Updated

Israel must reform its system of military detention for Palestinian minors, a U.N. report said Wednesday, saying an in-depth study showed it systematically and gravely violated their rights.

The United Nations Children's Fund report was based on interviews with 400 children and minors arrested, detained and jailed in Israel's military court system as well as meetings with lawyers and Israeli officials.

"Ill-treatment of Palestinian children in the Israeli military detention system appears to be widespread, systematic and institutionalized," said the report, issued by U.N. officials in Jerusalem. They urged Israel not to blindfold minors or hold them in solitary confinement, and to allow a lawyer or family member to be present during interrogations.

The Foreign Ministry said Israel would cooperate with the U.N. body, and the military was already making changes.

"Israel will study the conclusions and will work to implement them through ongoing cooperation with UNICEF, whose work we value and respect," spokesman Yigal Palmor said in a statement.

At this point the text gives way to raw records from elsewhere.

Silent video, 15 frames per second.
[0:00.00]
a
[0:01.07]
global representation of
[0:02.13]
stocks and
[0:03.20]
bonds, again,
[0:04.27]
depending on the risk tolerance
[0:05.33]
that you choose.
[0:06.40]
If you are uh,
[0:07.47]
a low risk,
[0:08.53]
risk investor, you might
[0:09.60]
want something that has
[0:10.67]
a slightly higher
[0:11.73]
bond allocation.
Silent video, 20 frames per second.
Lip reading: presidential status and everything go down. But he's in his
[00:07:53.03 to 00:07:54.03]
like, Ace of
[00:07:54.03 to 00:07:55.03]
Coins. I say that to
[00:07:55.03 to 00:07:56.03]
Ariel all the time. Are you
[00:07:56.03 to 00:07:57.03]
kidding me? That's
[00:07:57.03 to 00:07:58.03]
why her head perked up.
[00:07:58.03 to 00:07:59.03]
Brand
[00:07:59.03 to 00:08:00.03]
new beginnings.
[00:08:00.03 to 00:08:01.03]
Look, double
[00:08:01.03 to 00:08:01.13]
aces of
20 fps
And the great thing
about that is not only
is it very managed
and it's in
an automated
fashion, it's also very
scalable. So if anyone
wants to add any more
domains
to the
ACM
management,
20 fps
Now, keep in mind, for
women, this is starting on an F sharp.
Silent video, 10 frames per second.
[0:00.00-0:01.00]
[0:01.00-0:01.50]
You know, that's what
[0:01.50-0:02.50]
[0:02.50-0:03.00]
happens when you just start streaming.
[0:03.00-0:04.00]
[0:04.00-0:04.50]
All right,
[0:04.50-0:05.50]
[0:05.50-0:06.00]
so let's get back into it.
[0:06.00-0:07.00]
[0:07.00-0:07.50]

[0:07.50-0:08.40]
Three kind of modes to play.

An official from Israel's military prosecutor's office said most of the minors detained were above 16 years old. He said some were manipulated by militant groups into carrying out attacks. Most notably, a 17-year-old was one of the perpetrators of a stabbing attack in March 2011 that killed an entire family in a West Bank settlement. He spoke on condition of anonymity in line with military protocol.

Most children and minors — some 60 percent of those UNICEF interviewed — are ultimately charged with throwing rocks at soldiers or passing cars.

Rights activists have said Israel's military and police appear to use harsh tactics to deter the youths from throwing rocks again and to extract information about adult activists.

The UNICEF report said over two-thirds of all children interviewed were arrested in nighttime military operations. It said shouting soldiers often burst into homes, taking children and minors at gunpoint. Parents were not allowed to accompany them.

The alleged abuses also included interrogations without lawyers while minors were shackled, and threats of harm to the youths and their relatives. They said minors were often handcuffed and blindfolded while being transported from place to place.

Most minors were typically charged with crimes gleaned from confessions obtained during those interrogations, the report said. Children and minors were also made to sign confessions typed in Hebrew, a language most Palestinian minors don't read.

The report noted that recording interrogations would help ascertain if minors were exaggerating the trauma they claim to have suffered.

The U.N. organization reported that the Israeli military said it had reduced the maximum amount of time that a minor could be held before seeing a judge. By April, military authorities will set it to within 48 hours, the report said.

Israeli police now must also tell parents if their children have been arrested, and to inform children they have the right to consult a lawyer. UNICEF said the changes were not specific enough.

The report's authors said statistics at the end of January showed 233 males under 18 were being held in military prisons, 31 of them under 16. They estimated 700 boys and youths are detained each year.